Tuesday, July 29, 2014

Alice Morse Earle and the Domestic History of Early America

In the early 20th century, when collectors of antiques, curators of museum exhibits, and directors of pageants needed information about colonial American life, they frequently turned to the works of Alice Morse Earle (1851-1911). Earle began her writing career in 1891 with the publication of The Sabbath in Puritan New England, and over the next twelve years she would produce sixteen more books on the life, manners, customs, and material culture of colonial America, including Colonial Dames and Goodwives (1895), Home Life in Colonial Days (1898), Old Time Gardens (1901), and Two Centuries of Costume in America, 1620-1820 (1903).

Alice's copy of China Collecting in America
 In our library here at the Alice, we have a copy of Earle’s China Collecting in America, originally published in 1892. Alice Miner’s copy is the 1924 edition, acquired just as she was opening her own collection of china to the public. It seems quite likely that she also consulted Earle’s other books as she was making purchases and deciding how to arrange the rooms of the museum. Historian Susan Reynolds Williams’s new book, Alice Morse Earle and the Domestic History of Early America, provides us with some very interesting insights into what was surely a significant influence on Alice Miner’s ideas about the colonial era.

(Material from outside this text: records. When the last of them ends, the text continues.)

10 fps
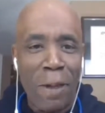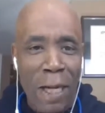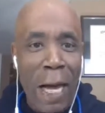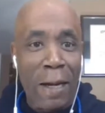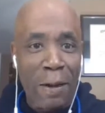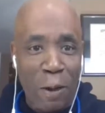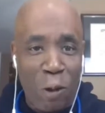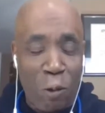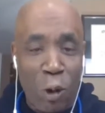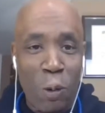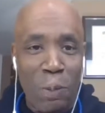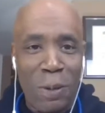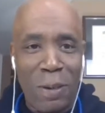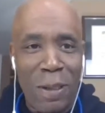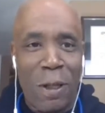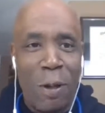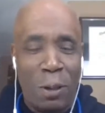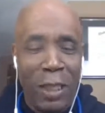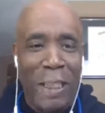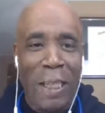lot of the groups, you know,
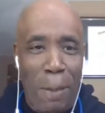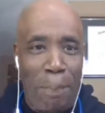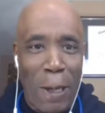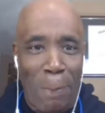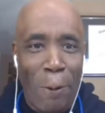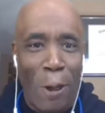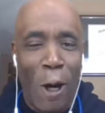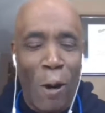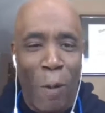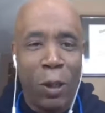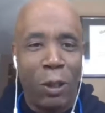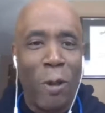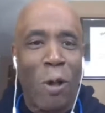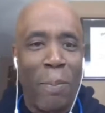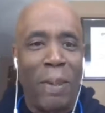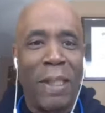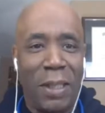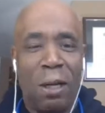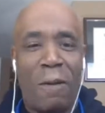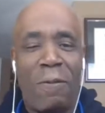just to let people know. I wasn't going to be
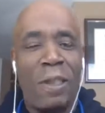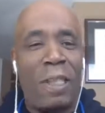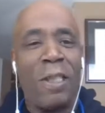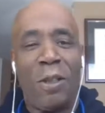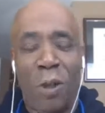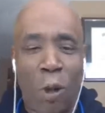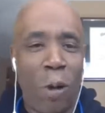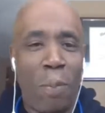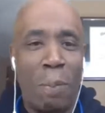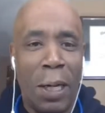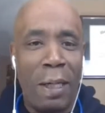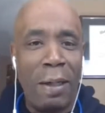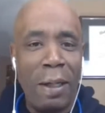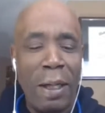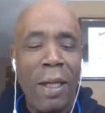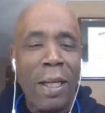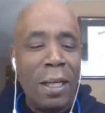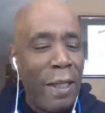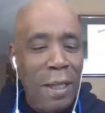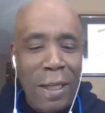selfish and just do it. But
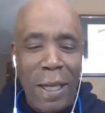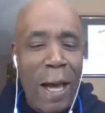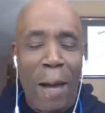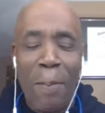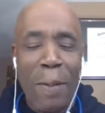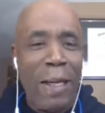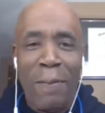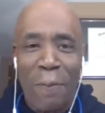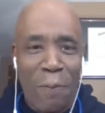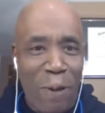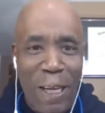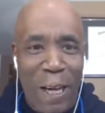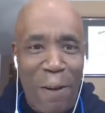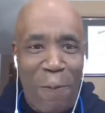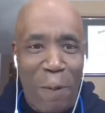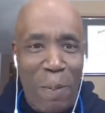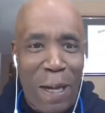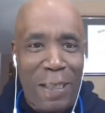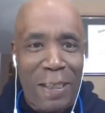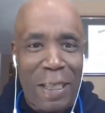I mean, free
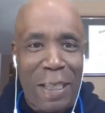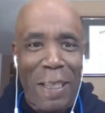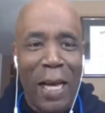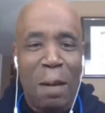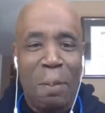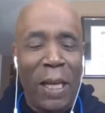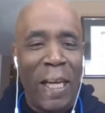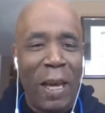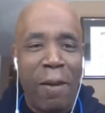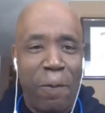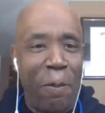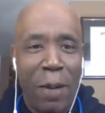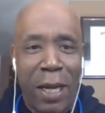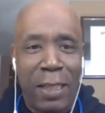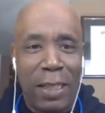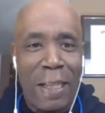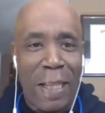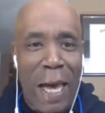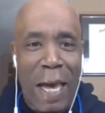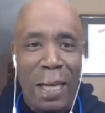information, information
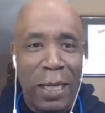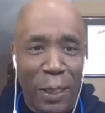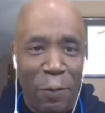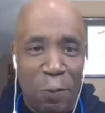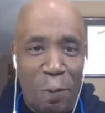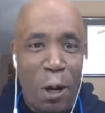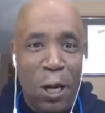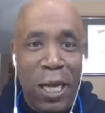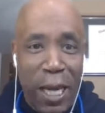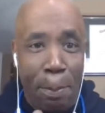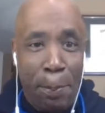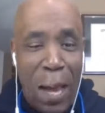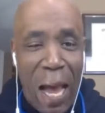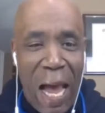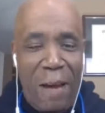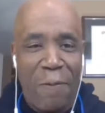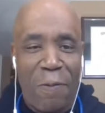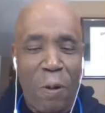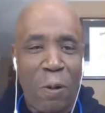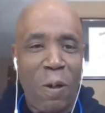that is very
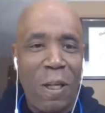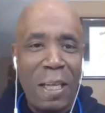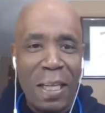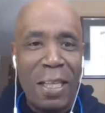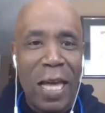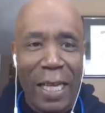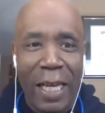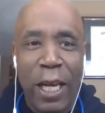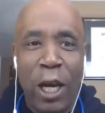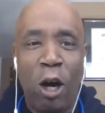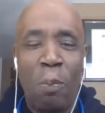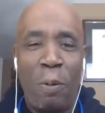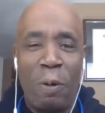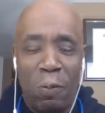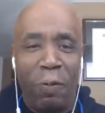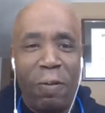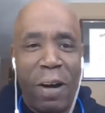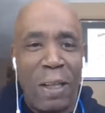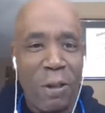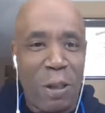impactful and that can help you if you
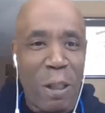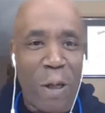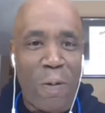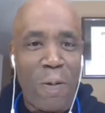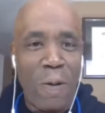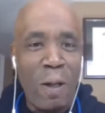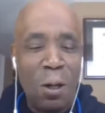find yourself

Earle’s books were carefully researched and thoroughly documented, but because she wrote for a popular audience, she was dismissed by some academic historians as a writer of mere “pots-and-pans history.” It was not until the 1980s, with the development of women’s history and material culture studies, that Earle came to be appreciated as a pioneer in both of these areas. However, very little has been written about her, in part because she left behind no personal papers and hardly any other biographical material. Williams thus had to piece together Earle’s life and career from a variety of other sources—genealogical research, scattered correspondence in various archives, conversations with descendants, and Earle’s own published works.

Alice Morse in 1873, just before
her marriage to Henry Earle
Alice Morse was born in 1851 in Worcester, Massachusetts, the daughter of Edwin and Abigail Clary Morse. Alice had a comfortable, middle-class childhood which included an excellent education and time at a fashionable finishing school in Boston. In 1874, she married Henry Earle, a stockbroker, and moved to Brooklyn Heights, where she would live for the rest of her life. Alice devoted herself to the traditional concerns of middle-class women—home, husband, children (the Earles had four), as well as the many social, literary, and historical organizations that flourished in late-19th century Brooklyn. She began publishing her historical writing in 1890, and very quickly became both a popular author and a respected authority on the colonial era.

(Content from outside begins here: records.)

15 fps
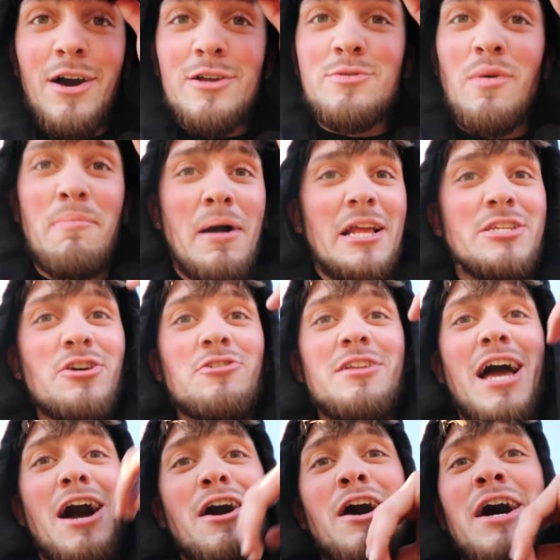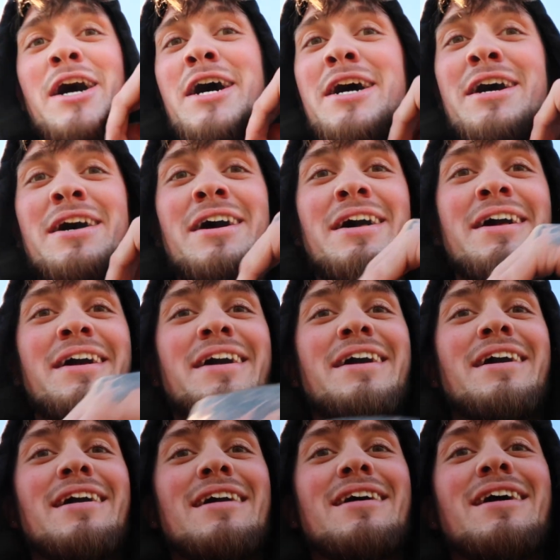no, it's win by two now.
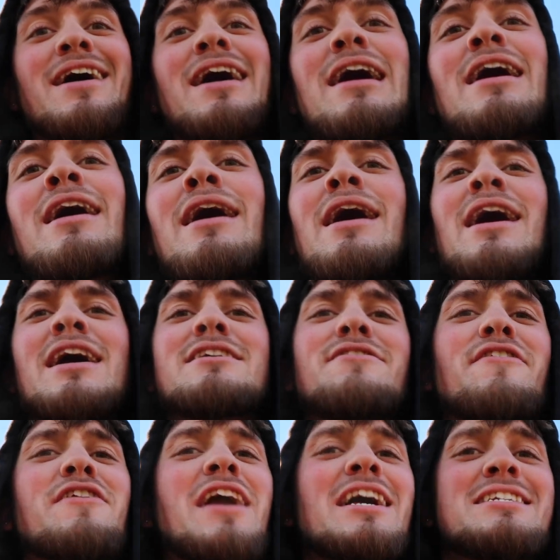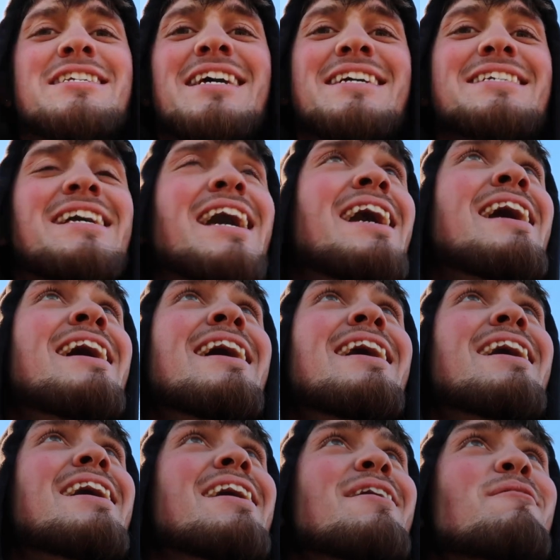Because if you catch this,
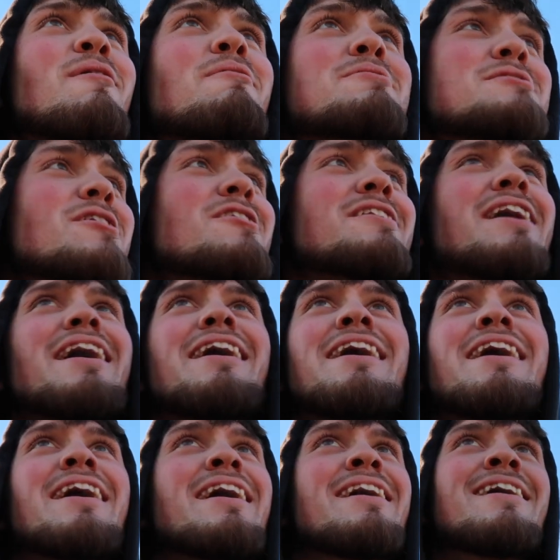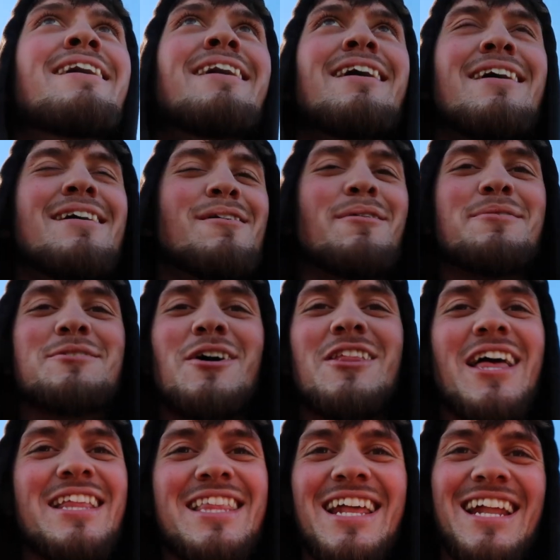what was all that? What was all
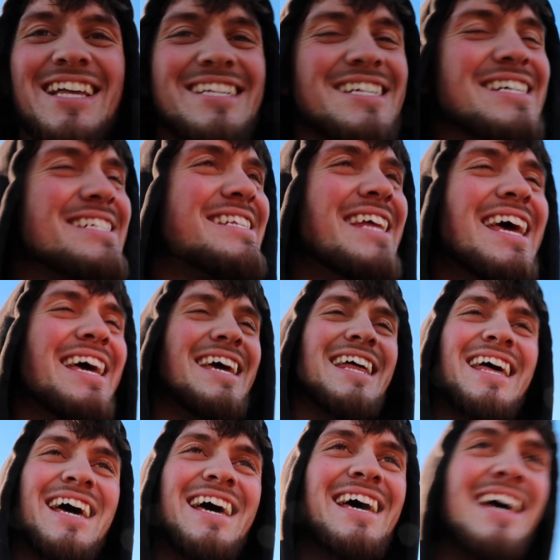that that I just did?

Earle frequently photographed her children in gardens and
historically-inspired settings 
Earle saw herself as a representative of white, middle-class American culture, and specifically that of families with roots in rural New England of the 17th and 18th centuries. In a time of rapid urbanization, technological change, and large-scale immigration, Earle looked to the past as a source of timeless values. While she rejected the harsh Calvinist doctrines of Puritan religion, she felt that Puritan attitudes toward home, family, duty, and industry were worthy of emulation. Earle hoped that by introducing her readers to the material world of colonial America, they could recreate something like the environment in which those values had originally flourished.

Earle preferred to use photographs to illustrate her books whenever possible,
believing they were more accurate than drawings. This one is from Stagecoach and Tavern Days, 1900.

As Williams notes, Earle felt some ambivalence about her role as both wife and mother and professional writer. She took her mothering duties very seriously but also felt constrained by middle-class gender norms at times; she felt that women had a duty to improve themselves and their communities but never publicly aligned herself with any of the groups advocating for radical social change (we don’t even know if she supported women’s suffrage). Similarly, while her books celebrated women’s traditional domestic role in the colonial era, they also made it quite clear that women’s work was absolutely central to the social and economic fabric of pre-industrial America.

Earle hoped that this book cover, designed using the
blue-and-buff color scheme of the Colonial Dames of
America, would appeal to members of that organization.
Earle's writing blended conservative and progressive ideology, suggesting that it was possible to embrace the benefits of progress while striving to improve the present by looking to the past. Like many of her contemporaries in the Progressive movement, she believed firmly in the ability of furnishings, houses, and gardens to influence behavior. Earle did not question the power of white, middle-class, native-born Americans to set cultural standards, and she assumed that her primary audience would be people like herself. But she also believed that these standards could be met by anyone willing embrace them, regardless of class or ethnic background. Not everyone had an ancestor who fought in the Revolutionary War, but anyone could own (or at least appreciate) a Staffordshire plate, a Queen Anne chest, or a pewter porringer.

All of Alice Morse Earle's books are in the public domain, and can be found in digital libraries such as Google Books and the Internet Archive.

1 comment:

  1. Thanks for the review, Ellen. I hope I can meet you in Chazy and see the Alice sometime in the Fall.